Dafür hat er mit seinem Team - zu dem CDU-Kreisvorsitzender Michael Möckel und CDU-Fraktionsvorsitzender in der Stadtverordnetenversammlung Ulrich Junghanns gehören - Schwerpunkte erarbeitet. Um die Stadt für die Zukunft zu positionieren, wolle Derling Frankfurt (Oder) als europäische Doppelstadt und als Universitätsstadt weitergestalten. Er stehe für die Förderung von Eigenheimbau, die Rettung des alten Kinos, die Verbesserung der Bahnverbindung nach Berlin, Barrierefreiheit und dafür, dass die Innenstadt lebendiger, unter anderem mit kostenlosem WLAN lebendig wird.
Zur Unterstützung der Wirtschaft  plane Derling, die Gewerbesteuer zu senken, den Haushalt in Ordnung zu bringen und Marktlücken zu schließen, indem er Ideen und Innovationen mehr Raum gibt.
Der CDU-Kandidat hat sich auf die Fahne geschrieben, als Oberbürgermeister für Kinder, Jugendliche und Familie einzutreten. Preiswerter Wohnraum, sanierte Schulen, ein Gymnasium in freier Trägerschaft und Spielplätze stehen in seinem Programm.
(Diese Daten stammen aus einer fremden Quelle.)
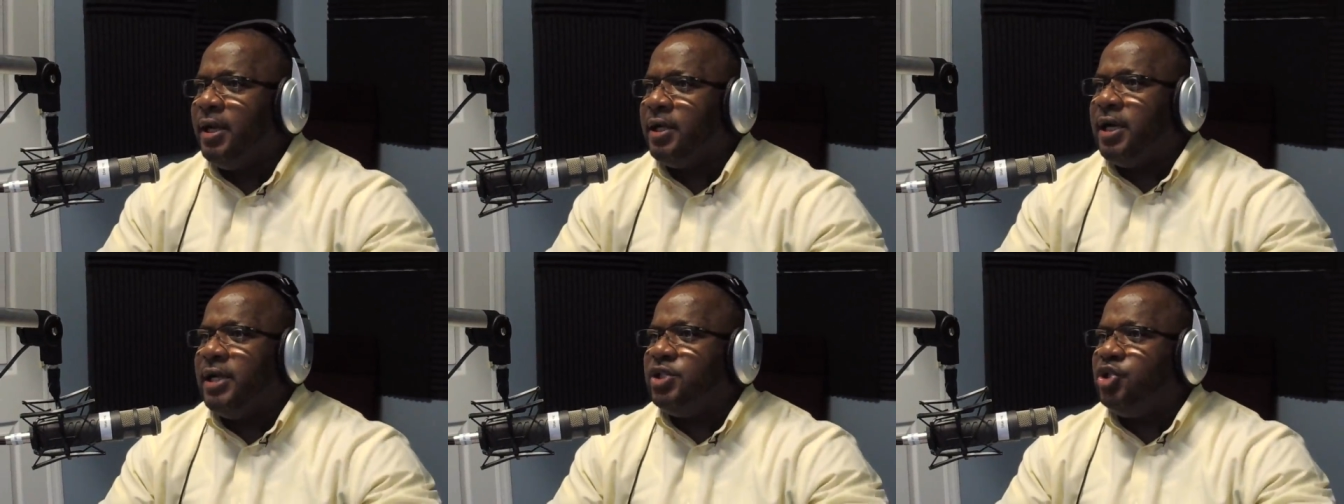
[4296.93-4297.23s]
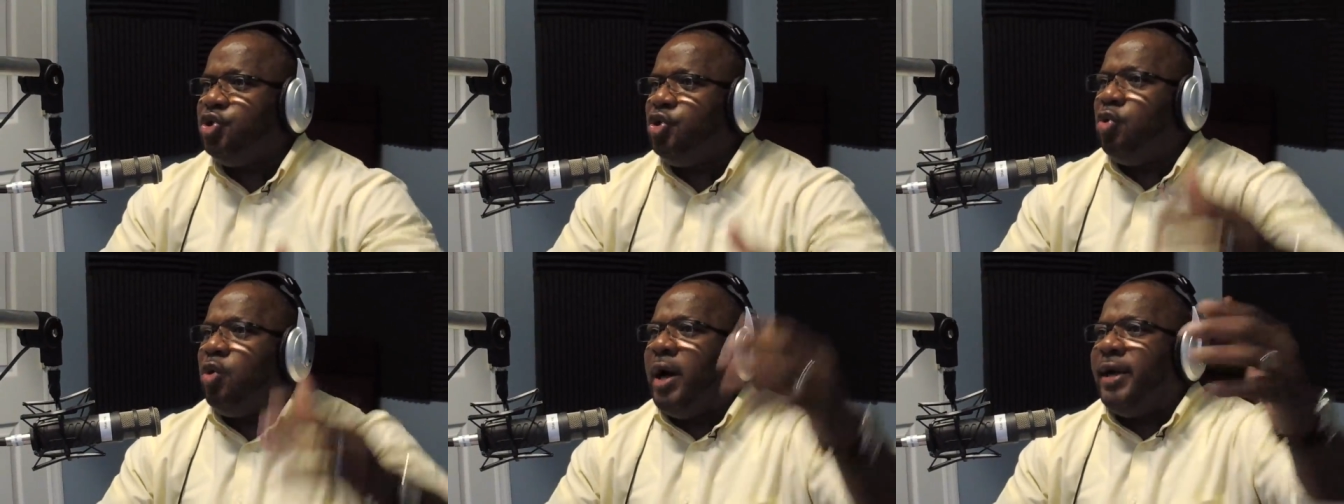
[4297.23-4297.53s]

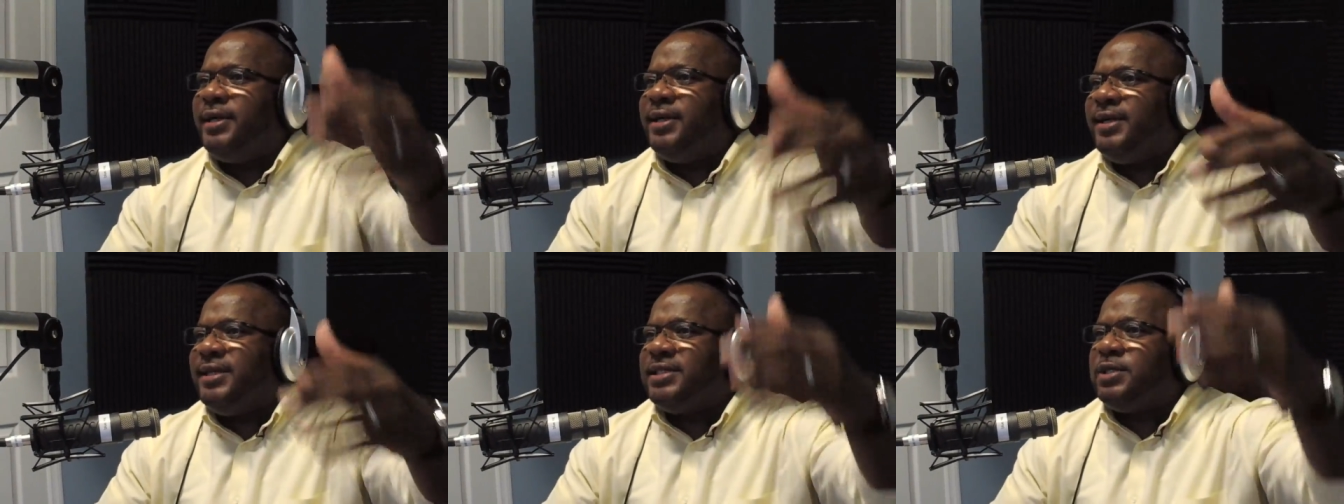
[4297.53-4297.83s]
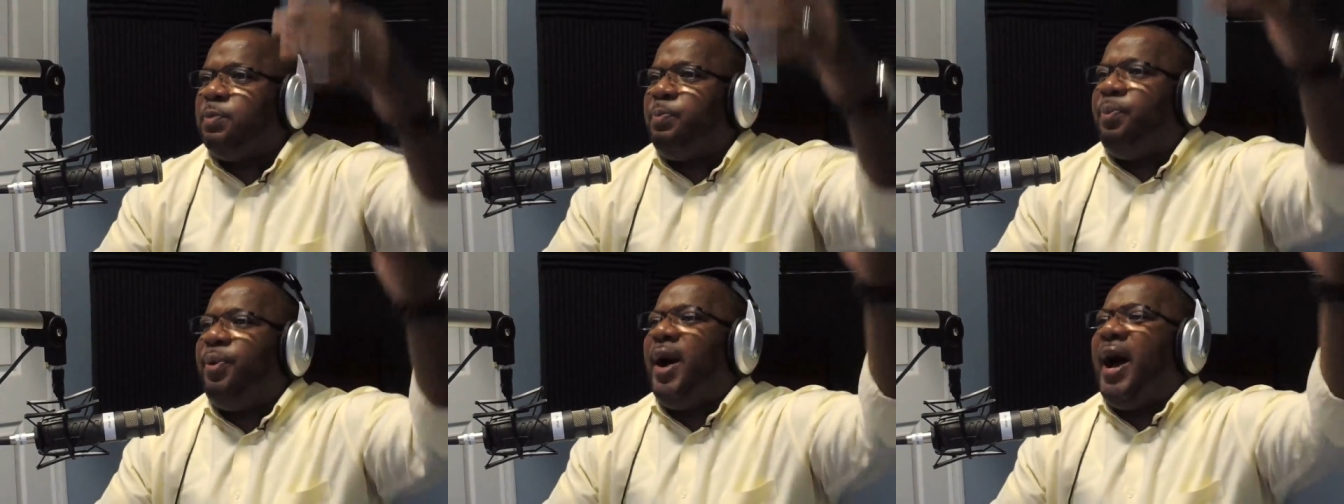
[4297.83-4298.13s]
because you under
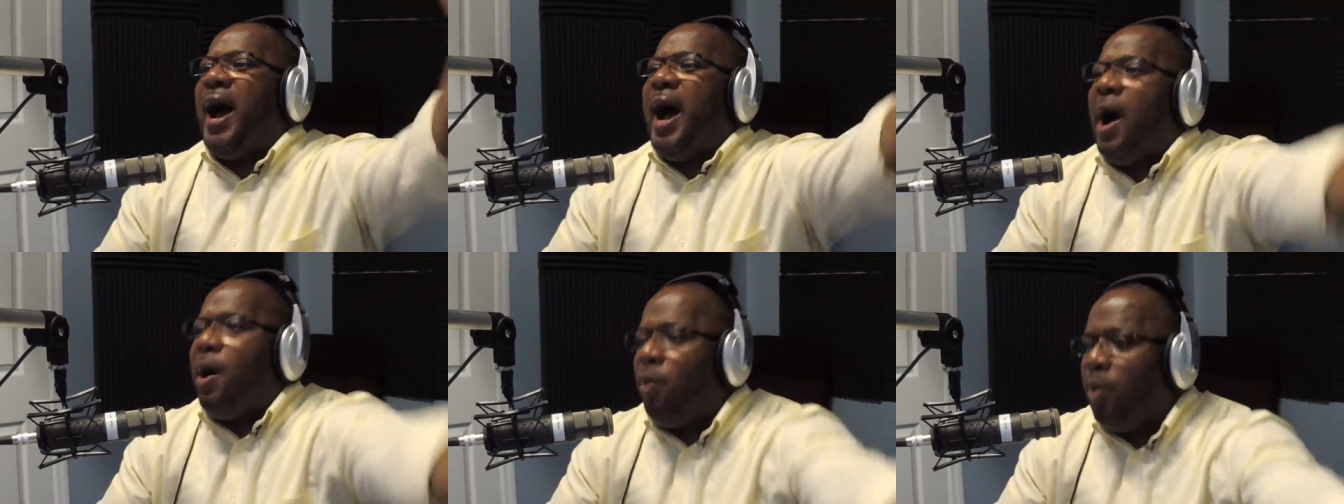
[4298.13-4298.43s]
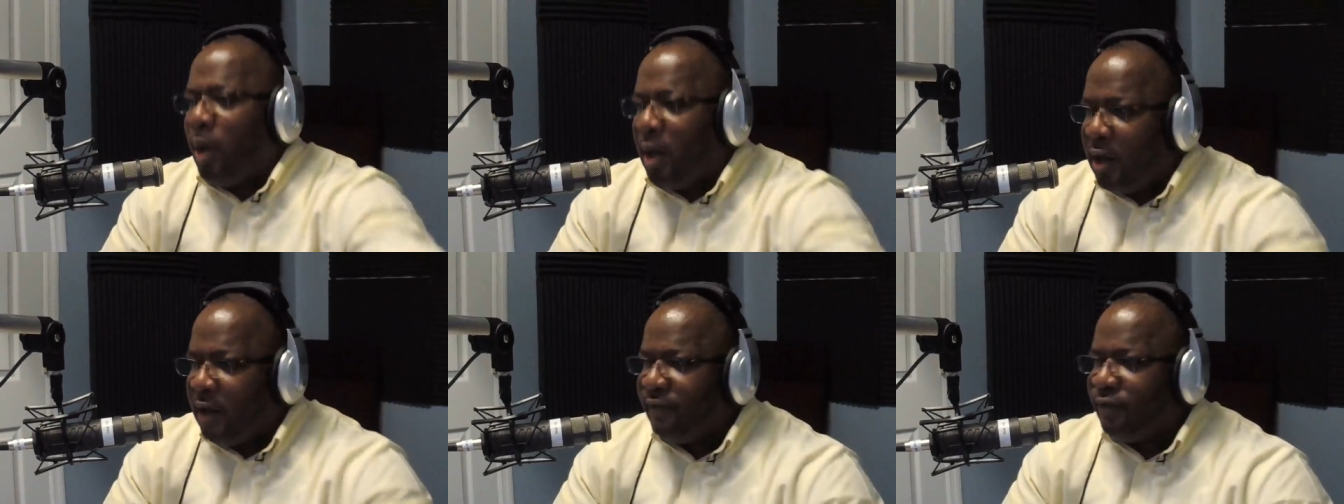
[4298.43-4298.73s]
this power
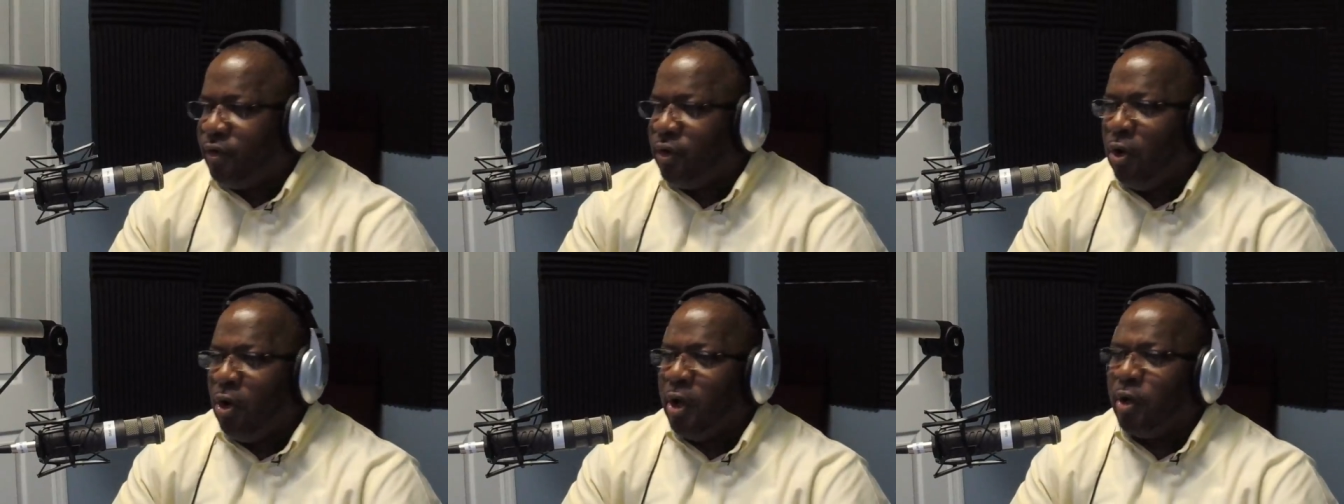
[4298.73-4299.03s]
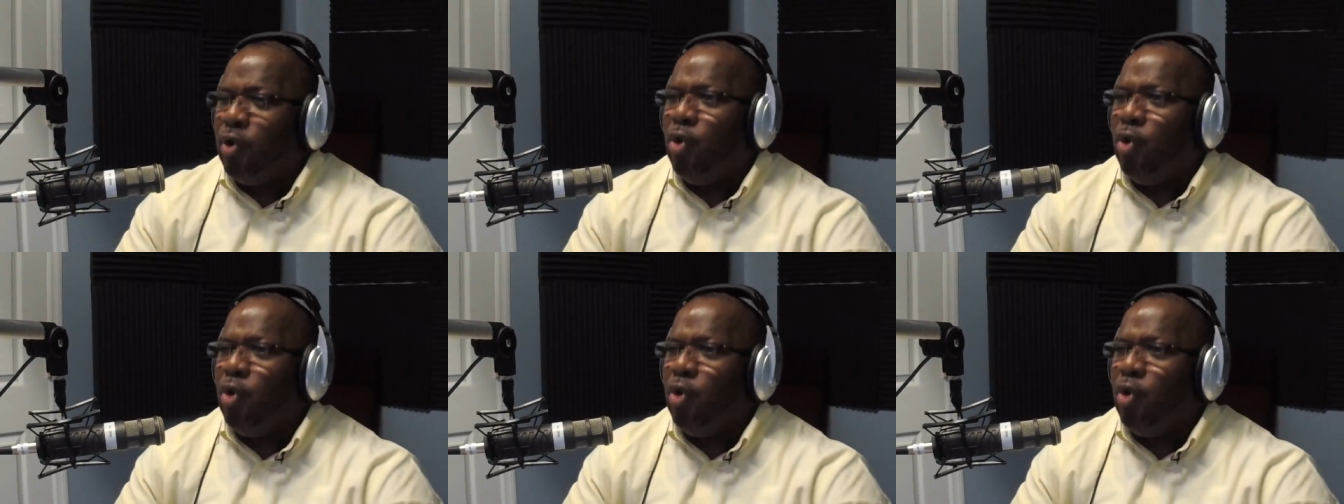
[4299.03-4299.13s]
of God.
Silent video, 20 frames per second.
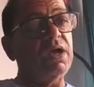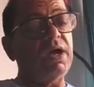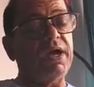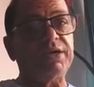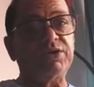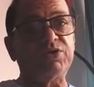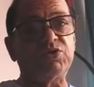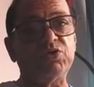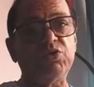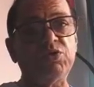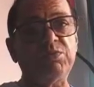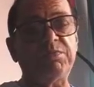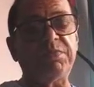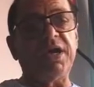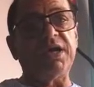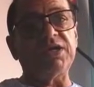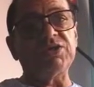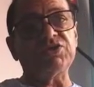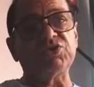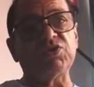I had two
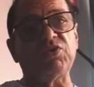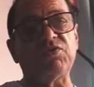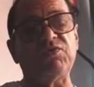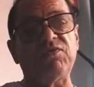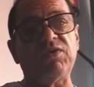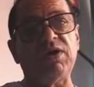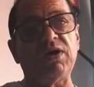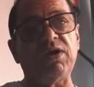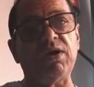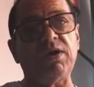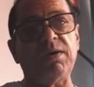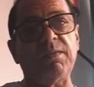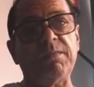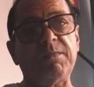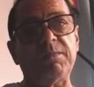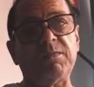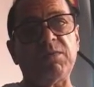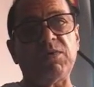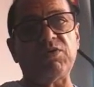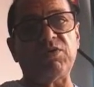pairs of
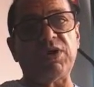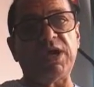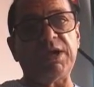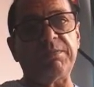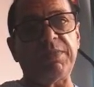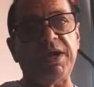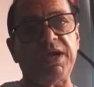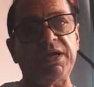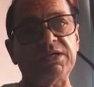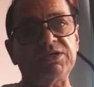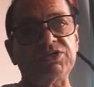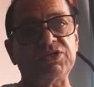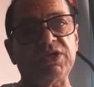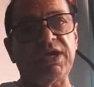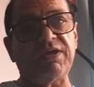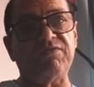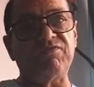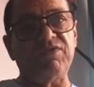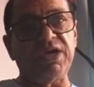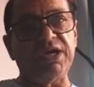Ray-Bans
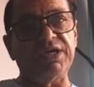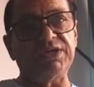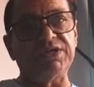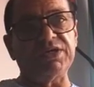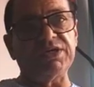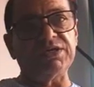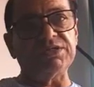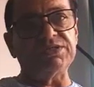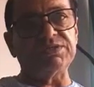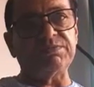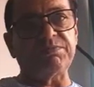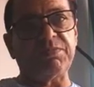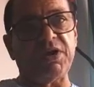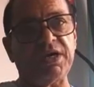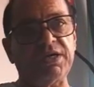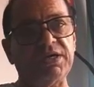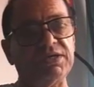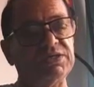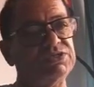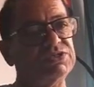Aviators,
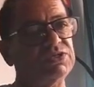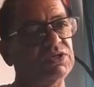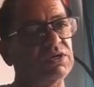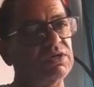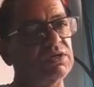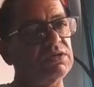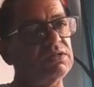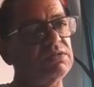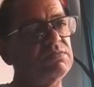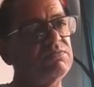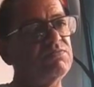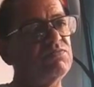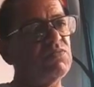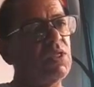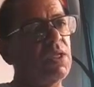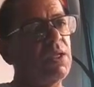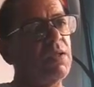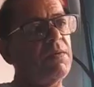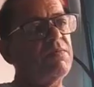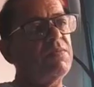pilot style.
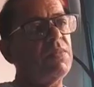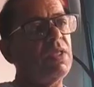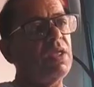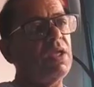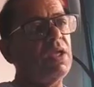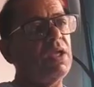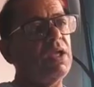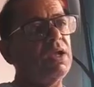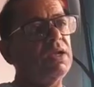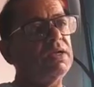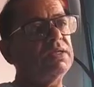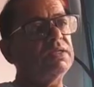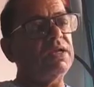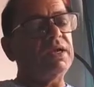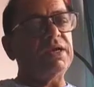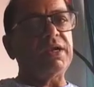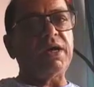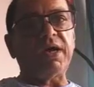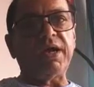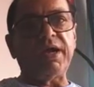
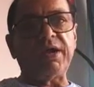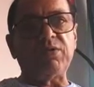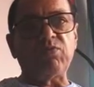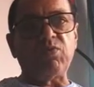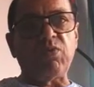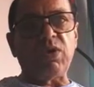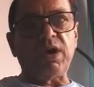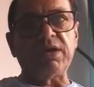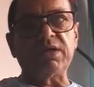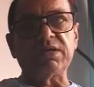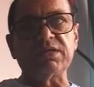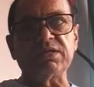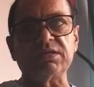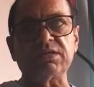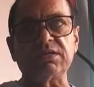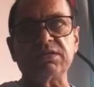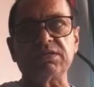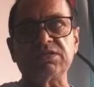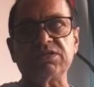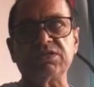Then I had one
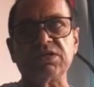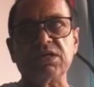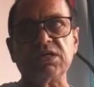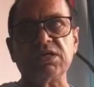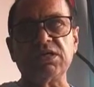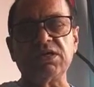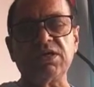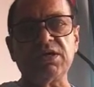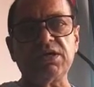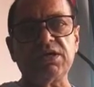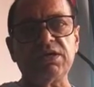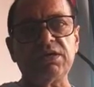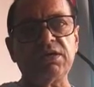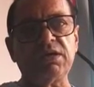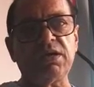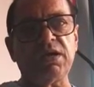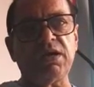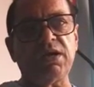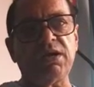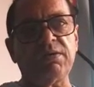
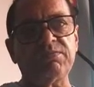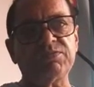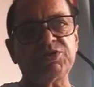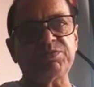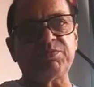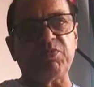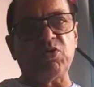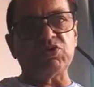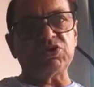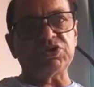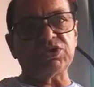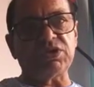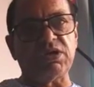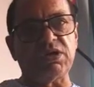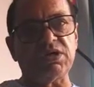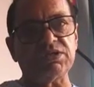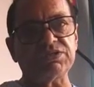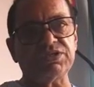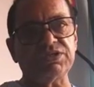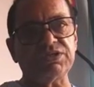Cerulean sports
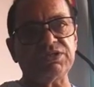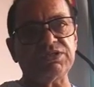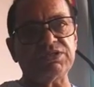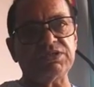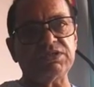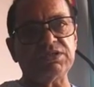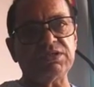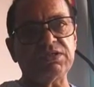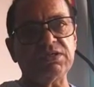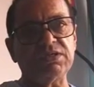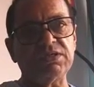glasses.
Dass die Stadt sicherer werden muss, habe auch Derling erkannt. Mit mehr Polizei, einem Alkoholverbot in Parkanlagen und diebstahlsicheren Fahrradständern an Schulen soll das erreicht werden. Für die Ortsteile hat der jetzige Beigeordnete Pläne parat, die er als Oberbürgermeister umsetzen möchte: ein Feuerwehrhaus für Rosengarten, eine Feuerwehr für Kliestow, einen Nahversorger in Markendorf, Lärmschutz für Güldendorf und Schutz der Booßener und Hohenwalder vor Windkraft.
Ganz wichtig seien dem CDU-Kandidaten Bürgernähe und eine schlanke Verwaltung. Motivation will er seinen Kollegen nicht absprechen. Dennoch müssten Servicecharakter und Kundenfreundlichkeit konsequenter gelebt werden. Brückentage dürften nicht mehr automatisch Schließtage für die Stadtverwaltung bedeuten. Überlegenswert wären auch regelmäßige Sprechzeiten bis 22 Uhr. Aber auch die Digitalisierung sei beim Servicegedanken ein wichtiges Stichwort. Viel mehr Dienstleistungen müssten auch online funktionieren.
Ulrich Junghanns sagte Derling geschlossene und nachhaltige Unterstützung bei der Kandidatur zu. Der CDU-Fraktionsvorsitzende ist sich sicher: „Markus Derling ist reif für diese große Verantwortung. Markus Derling kann das”.